*** The data ***
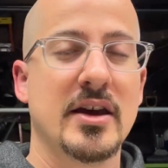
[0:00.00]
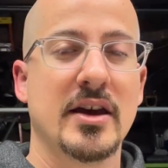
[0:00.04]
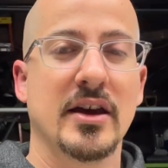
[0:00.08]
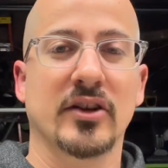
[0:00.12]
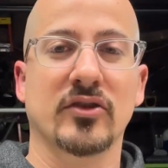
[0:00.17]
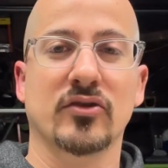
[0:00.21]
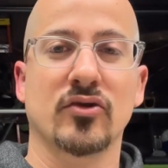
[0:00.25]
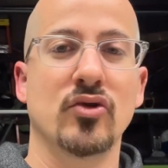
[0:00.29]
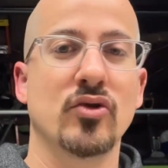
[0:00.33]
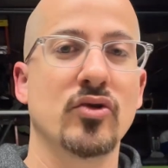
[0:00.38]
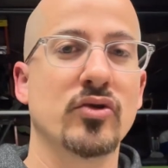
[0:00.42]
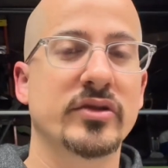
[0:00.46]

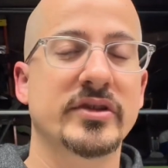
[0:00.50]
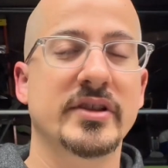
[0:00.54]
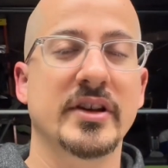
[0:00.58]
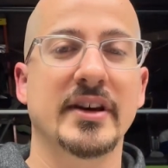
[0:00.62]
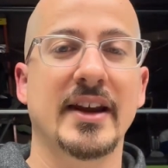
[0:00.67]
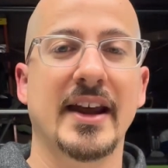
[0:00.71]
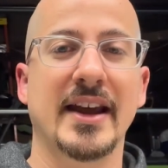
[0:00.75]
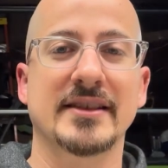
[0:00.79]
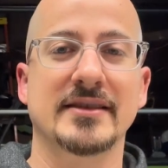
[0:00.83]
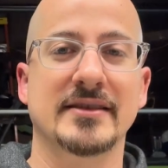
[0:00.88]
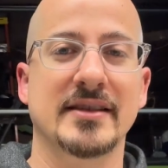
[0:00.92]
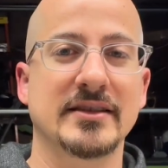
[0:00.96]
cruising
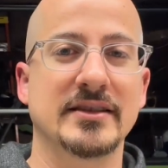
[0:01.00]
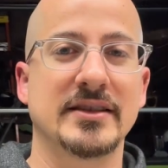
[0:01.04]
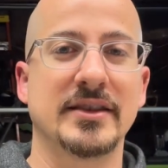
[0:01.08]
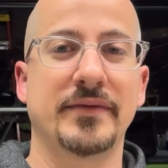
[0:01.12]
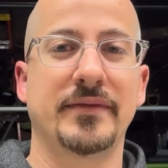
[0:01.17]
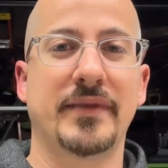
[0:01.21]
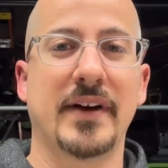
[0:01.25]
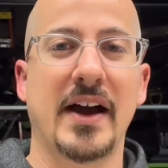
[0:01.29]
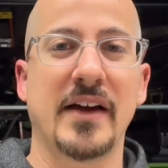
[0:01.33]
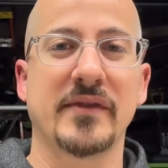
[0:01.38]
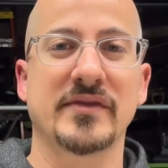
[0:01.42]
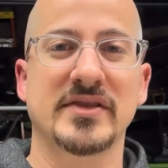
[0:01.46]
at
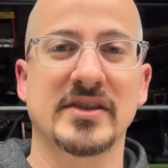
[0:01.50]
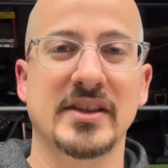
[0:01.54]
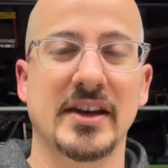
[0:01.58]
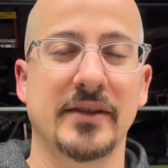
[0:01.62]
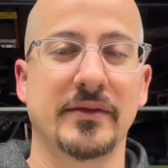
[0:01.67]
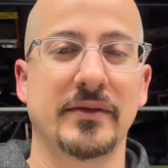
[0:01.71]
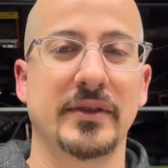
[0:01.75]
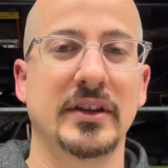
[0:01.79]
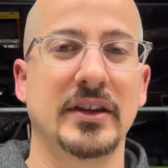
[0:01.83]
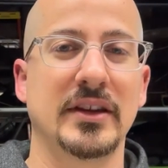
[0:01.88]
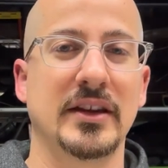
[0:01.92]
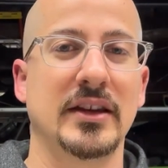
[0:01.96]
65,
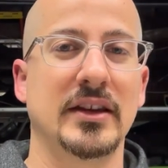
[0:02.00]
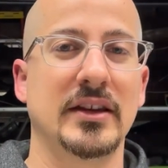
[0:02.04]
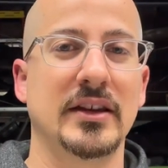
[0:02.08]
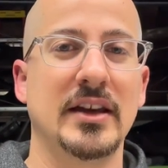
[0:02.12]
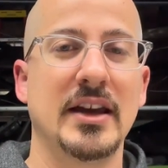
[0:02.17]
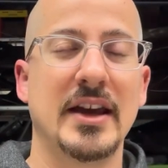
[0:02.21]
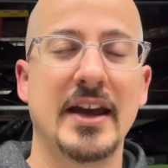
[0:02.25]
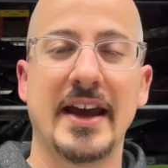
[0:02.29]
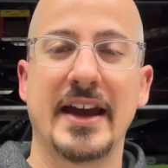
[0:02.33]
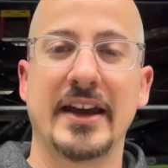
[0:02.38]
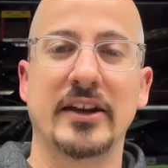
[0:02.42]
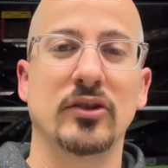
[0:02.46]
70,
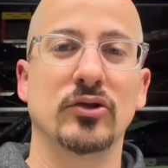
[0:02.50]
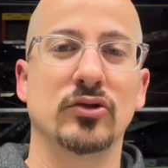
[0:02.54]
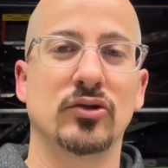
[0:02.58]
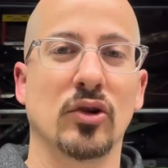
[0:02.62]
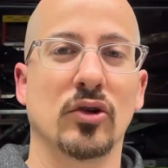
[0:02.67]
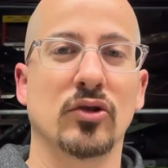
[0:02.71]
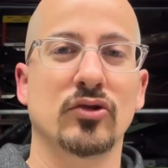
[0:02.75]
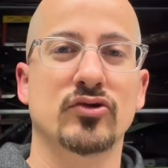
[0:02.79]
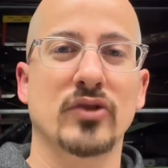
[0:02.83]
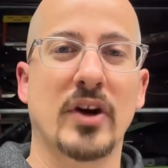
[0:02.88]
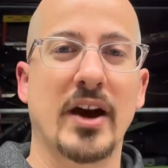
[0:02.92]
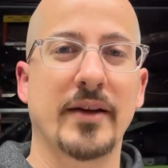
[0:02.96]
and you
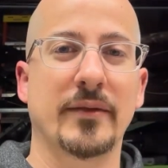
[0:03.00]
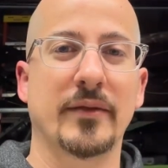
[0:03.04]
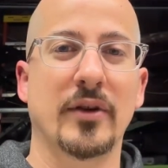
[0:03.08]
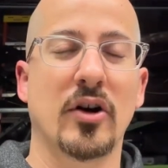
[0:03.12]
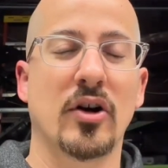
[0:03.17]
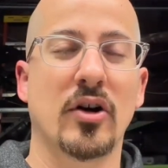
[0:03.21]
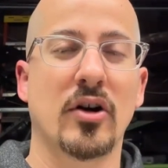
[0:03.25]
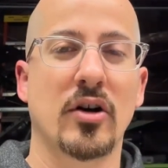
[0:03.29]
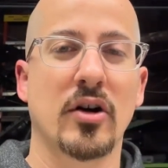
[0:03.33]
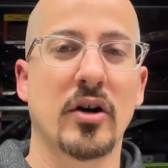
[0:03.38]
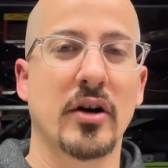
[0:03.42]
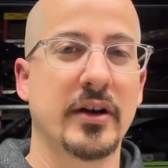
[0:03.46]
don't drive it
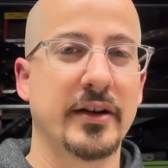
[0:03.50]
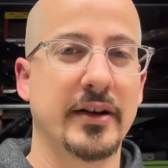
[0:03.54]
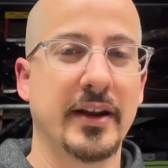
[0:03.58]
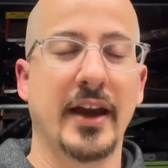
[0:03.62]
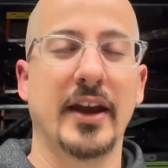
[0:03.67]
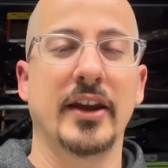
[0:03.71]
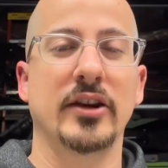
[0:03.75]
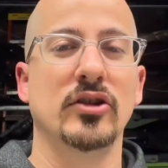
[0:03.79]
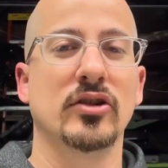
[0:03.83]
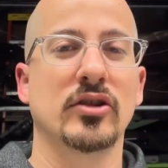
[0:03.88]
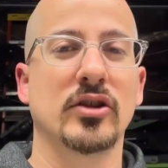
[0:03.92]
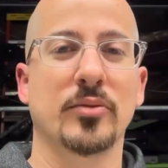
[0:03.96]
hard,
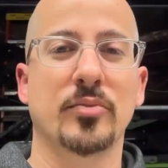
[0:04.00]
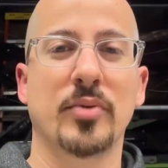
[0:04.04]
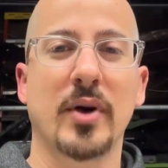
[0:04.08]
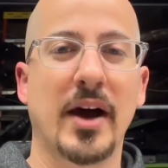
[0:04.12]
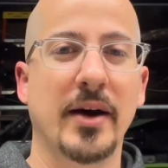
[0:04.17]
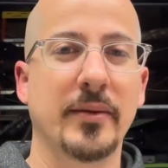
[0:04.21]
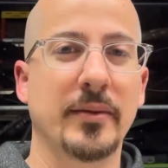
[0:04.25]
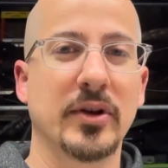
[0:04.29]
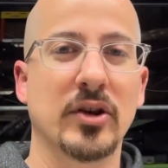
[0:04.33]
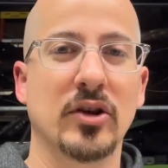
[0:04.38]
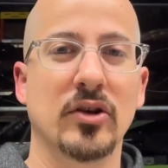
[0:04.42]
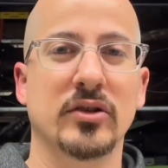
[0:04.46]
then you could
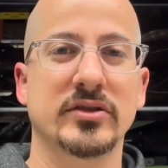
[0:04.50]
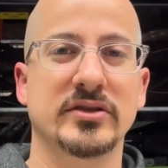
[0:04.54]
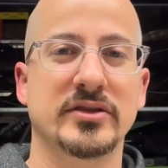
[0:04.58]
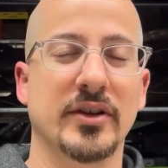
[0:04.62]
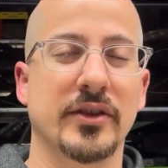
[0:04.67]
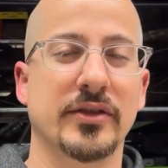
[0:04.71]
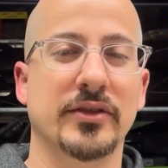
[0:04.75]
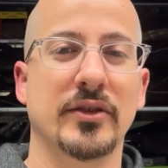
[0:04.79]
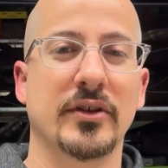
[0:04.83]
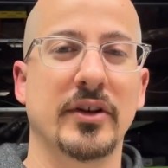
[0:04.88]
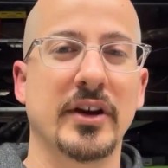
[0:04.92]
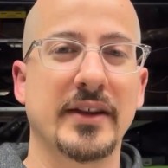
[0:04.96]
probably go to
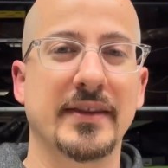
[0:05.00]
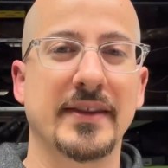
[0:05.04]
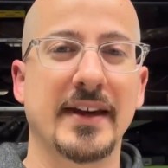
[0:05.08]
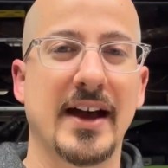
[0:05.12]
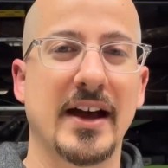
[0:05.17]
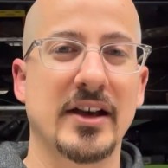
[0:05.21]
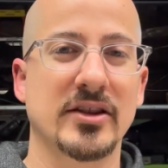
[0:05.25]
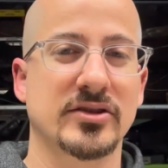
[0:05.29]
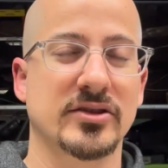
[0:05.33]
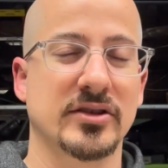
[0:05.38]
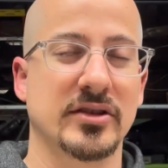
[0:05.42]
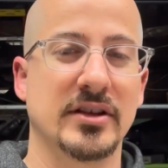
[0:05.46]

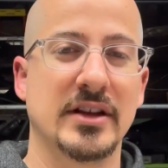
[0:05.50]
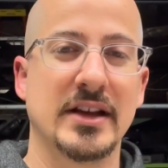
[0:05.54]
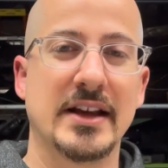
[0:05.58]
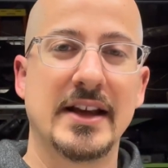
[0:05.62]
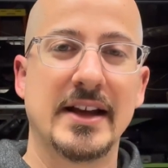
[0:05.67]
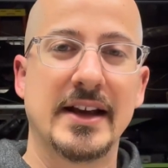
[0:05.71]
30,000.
***
Your response must reproduce the listing above word for word and must contain none of its pictures.

[0:00.00]
[0:00.04]
[0:00.08]
[0:00.12]
[0:00.17]
[0:00.21]
[0:00.25]
[0:00.29]
[0:00.33]
[0:00.38]
[0:00.42]
[0:00.46]

[0:00.50]
[0:00.54]
[0:00.58]
[0:00.62]
[0:00.67]
[0:00.71]
[0:00.75]
[0:00.79]
[0:00.83]
[0:00.88]
[0:00.92]
[0:00.96]
cruising
[0:01.00]
[0:01.04]
[0:01.08]
[0:01.12]
[0:01.17]
[0:01.21]
[0:01.25]
[0:01.29]
[0:01.33]
[0:01.38]
[0:01.42]
[0:01.46]
at
[0:01.50]
[0:01.54]
[0:01.58]
[0:01.62]
[0:01.67]
[0:01.71]
[0:01.75]
[0:01.79]
[0:01.83]
[0:01.88]
[0:01.92]
[0:01.96]
65,
[0:02.00]
[0:02.04]
[0:02.08]
[0:02.12]
[0:02.17]
[0:02.21]
[0:02.25]
[0:02.29]
[0:02.33]
[0:02.38]
[0:02.42]
[0:02.46]
70,
[0:02.50]
[0:02.54]
[0:02.58]
[0:02.62]
[0:02.67]
[0:02.71]
[0:02.75]
[0:02.79]
[0:02.83]
[0:02.88]
[0:02.92]
[0:02.96]
and you
[0:03.00]
[0:03.04]
[0:03.08]
[0:03.12]
[0:03.17]
[0:03.21]
[0:03.25]
[0:03.29]
[0:03.33]
[0:03.38]
[0:03.42]
[0:03.46]
don't drive it
[0:03.50]
[0:03.54]
[0:03.58]
[0:03.62]
[0:03.67]
[0:03.71]
[0:03.75]
[0:03.79]
[0:03.83]
[0:03.88]
[0:03.92]
[0:03.96]
hard,
[0:04.00]
[0:04.04]
[0:04.08]
[0:04.12]
[0:04.17]
[0:04.21]
[0:04.25]
[0:04.29]
[0:04.33]
[0:04.38]
[0:04.42]
[0:04.46]
then you could
[0:04.50]
[0:04.54]
[0:04.58]
[0:04.62]
[0:04.67]
[0:04.71]
[0:04.75]
[0:04.79]
[0:04.83]
[0:04.88]
[0:04.92]
[0:04.96]
probably go to
[0:05.00]
[0:05.04]
[0:05.08]
[0:05.12]
[0:05.17]
[0:05.21]
[0:05.25]
[0:05.29]
[0:05.33]
[0:05.38]
[0:05.42]
[0:05.46]

[0:05.50]
[0:05.54]
[0:05.58]
[0:05.62]
[0:05.67]
[0:05.71]
30,000.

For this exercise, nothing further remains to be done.